[Work order] Quote the listing below in its entirety.

== Information given ==

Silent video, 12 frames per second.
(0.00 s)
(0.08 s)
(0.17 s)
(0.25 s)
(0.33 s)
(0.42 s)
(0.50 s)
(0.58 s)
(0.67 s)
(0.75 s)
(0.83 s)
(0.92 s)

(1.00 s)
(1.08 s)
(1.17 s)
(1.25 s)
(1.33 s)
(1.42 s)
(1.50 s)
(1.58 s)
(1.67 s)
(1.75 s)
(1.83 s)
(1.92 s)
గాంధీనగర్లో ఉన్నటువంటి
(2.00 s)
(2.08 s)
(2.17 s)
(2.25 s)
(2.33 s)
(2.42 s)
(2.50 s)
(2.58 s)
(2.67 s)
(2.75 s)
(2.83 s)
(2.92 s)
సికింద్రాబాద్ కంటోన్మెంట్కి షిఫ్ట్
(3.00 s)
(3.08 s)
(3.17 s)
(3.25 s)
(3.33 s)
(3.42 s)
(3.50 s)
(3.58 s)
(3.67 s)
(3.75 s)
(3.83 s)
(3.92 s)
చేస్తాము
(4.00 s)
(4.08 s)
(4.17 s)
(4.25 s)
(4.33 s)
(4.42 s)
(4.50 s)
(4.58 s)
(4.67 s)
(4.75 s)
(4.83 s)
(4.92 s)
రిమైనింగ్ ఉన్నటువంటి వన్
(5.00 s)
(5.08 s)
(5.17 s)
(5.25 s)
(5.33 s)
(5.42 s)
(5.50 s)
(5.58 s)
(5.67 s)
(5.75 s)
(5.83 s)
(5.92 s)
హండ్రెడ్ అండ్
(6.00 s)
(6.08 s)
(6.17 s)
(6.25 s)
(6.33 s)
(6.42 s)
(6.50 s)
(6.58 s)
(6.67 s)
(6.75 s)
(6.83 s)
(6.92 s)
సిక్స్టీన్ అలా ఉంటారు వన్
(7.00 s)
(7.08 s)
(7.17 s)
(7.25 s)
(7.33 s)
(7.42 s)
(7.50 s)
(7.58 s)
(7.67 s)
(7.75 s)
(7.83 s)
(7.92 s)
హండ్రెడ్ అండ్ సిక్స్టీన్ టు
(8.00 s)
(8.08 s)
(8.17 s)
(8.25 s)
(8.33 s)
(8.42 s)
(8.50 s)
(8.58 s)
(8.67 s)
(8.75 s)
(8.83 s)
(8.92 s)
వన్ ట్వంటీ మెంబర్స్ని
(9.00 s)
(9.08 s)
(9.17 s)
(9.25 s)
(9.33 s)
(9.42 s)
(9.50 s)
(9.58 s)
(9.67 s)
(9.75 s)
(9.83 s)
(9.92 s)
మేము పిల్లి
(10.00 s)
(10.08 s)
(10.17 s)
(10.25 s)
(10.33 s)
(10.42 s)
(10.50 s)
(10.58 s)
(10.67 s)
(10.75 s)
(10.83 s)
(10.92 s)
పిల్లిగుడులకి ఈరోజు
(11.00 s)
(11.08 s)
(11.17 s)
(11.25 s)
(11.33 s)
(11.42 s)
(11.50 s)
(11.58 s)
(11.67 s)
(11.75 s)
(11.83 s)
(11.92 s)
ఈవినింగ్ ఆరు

===

[Exercise response]
Silent video, 12 frames per second.
(0.00 s)
(0.08 s)
(0.17 s)
(0.25 s)
(0.33 s)
(0.42 s)
(0.50 s)
(0.58 s)
(0.67 s)
(0.75 s)
(0.83 s)
(0.92 s)

(1.00 s)
(1.08 s)
(1.17 s)
(1.25 s)
(1.33 s)
(1.42 s)
(1.50 s)
(1.58 s)
(1.67 s)
(1.75 s)
(1.83 s)
(1.92 s)
గాంధీనగర్లో ఉన్నటువంటి
(2.00 s)
(2.08 s)
(2.17 s)
(2.25 s)
(2.33 s)
(2.42 s)
(2.50 s)
(2.58 s)
(2.67 s)
(2.75 s)
(2.83 s)
(2.92 s)
సికింద్రాబాద్ కంటోన్మెంట్కి షిఫ్ట్
(3.00 s)
(3.08 s)
(3.17 s)
(3.25 s)
(3.33 s)
(3.42 s)
(3.50 s)
(3.58 s)
(3.67 s)
(3.75 s)
(3.83 s)
(3.92 s)
చేస్తాము
(4.00 s)
(4.08 s)
(4.17 s)
(4.25 s)
(4.33 s)
(4.42 s)
(4.50 s)
(4.58 s)
(4.67 s)
(4.75 s)
(4.83 s)
(4.92 s)
రిమైనింగ్ ఉన్నటువంటి వన్
(5.00 s)
(5.08 s)
(5.17 s)
(5.25 s)
(5.33 s)
(5.42 s)
(5.50 s)
(5.58 s)
(5.67 s)
(5.75 s)
(5.83 s)
(5.92 s)
హండ్రెడ్ అండ్
(6.00 s)
(6.08 s)
(6.17 s)
(6.25 s)
(6.33 s)
(6.42 s)
(6.50 s)
(6.58 s)
(6.67 s)
(6.75 s)
(6.83 s)
(6.92 s)
సిక్స్టీన్ అలా ఉంటారు వన్
(7.00 s)
(7.08 s)
(7.17 s)
(7.25 s)
(7.33 s)
(7.42 s)
(7.50 s)
(7.58 s)
(7.67 s)
(7.75 s)
(7.83 s)
(7.92 s)
హండ్రెడ్ అండ్ సిక్స్టీన్ టు
(8.00 s)
(8.08 s)
(8.17 s)
(8.25 s)
(8.33 s)
(8.42 s)
(8.50 s)
(8.58 s)
(8.67 s)
(8.75 s)
(8.83 s)
(8.92 s)
వన్ ట్వంటీ మెంబర్స్ని
(9.00 s)
(9.08 s)
(9.17 s)
(9.25 s)
(9.33 s)
(9.42 s)
(9.50 s)
(9.58 s)
(9.67 s)
(9.75 s)
(9.83 s)
(9.92 s)
మేము పిల్లి
(10.00 s)
(10.08 s)
(10.17 s)
(10.25 s)
(10.33 s)
(10.42 s)
(10.50 s)
(10.58 s)
(10.67 s)
(10.75 s)
(10.83 s)
(10.92 s)
పిల్లిగుడులకి ఈరోజు
(11.00 s)
(11.08 s)
(11.17 s)
(11.25 s)
(11.33 s)
(11.42 s)
(11.50 s)
(11.58 s)
(11.67 s)
(11.75 s)
(11.83 s)
(11.92 s)
ఈవినింగ్ ఆరు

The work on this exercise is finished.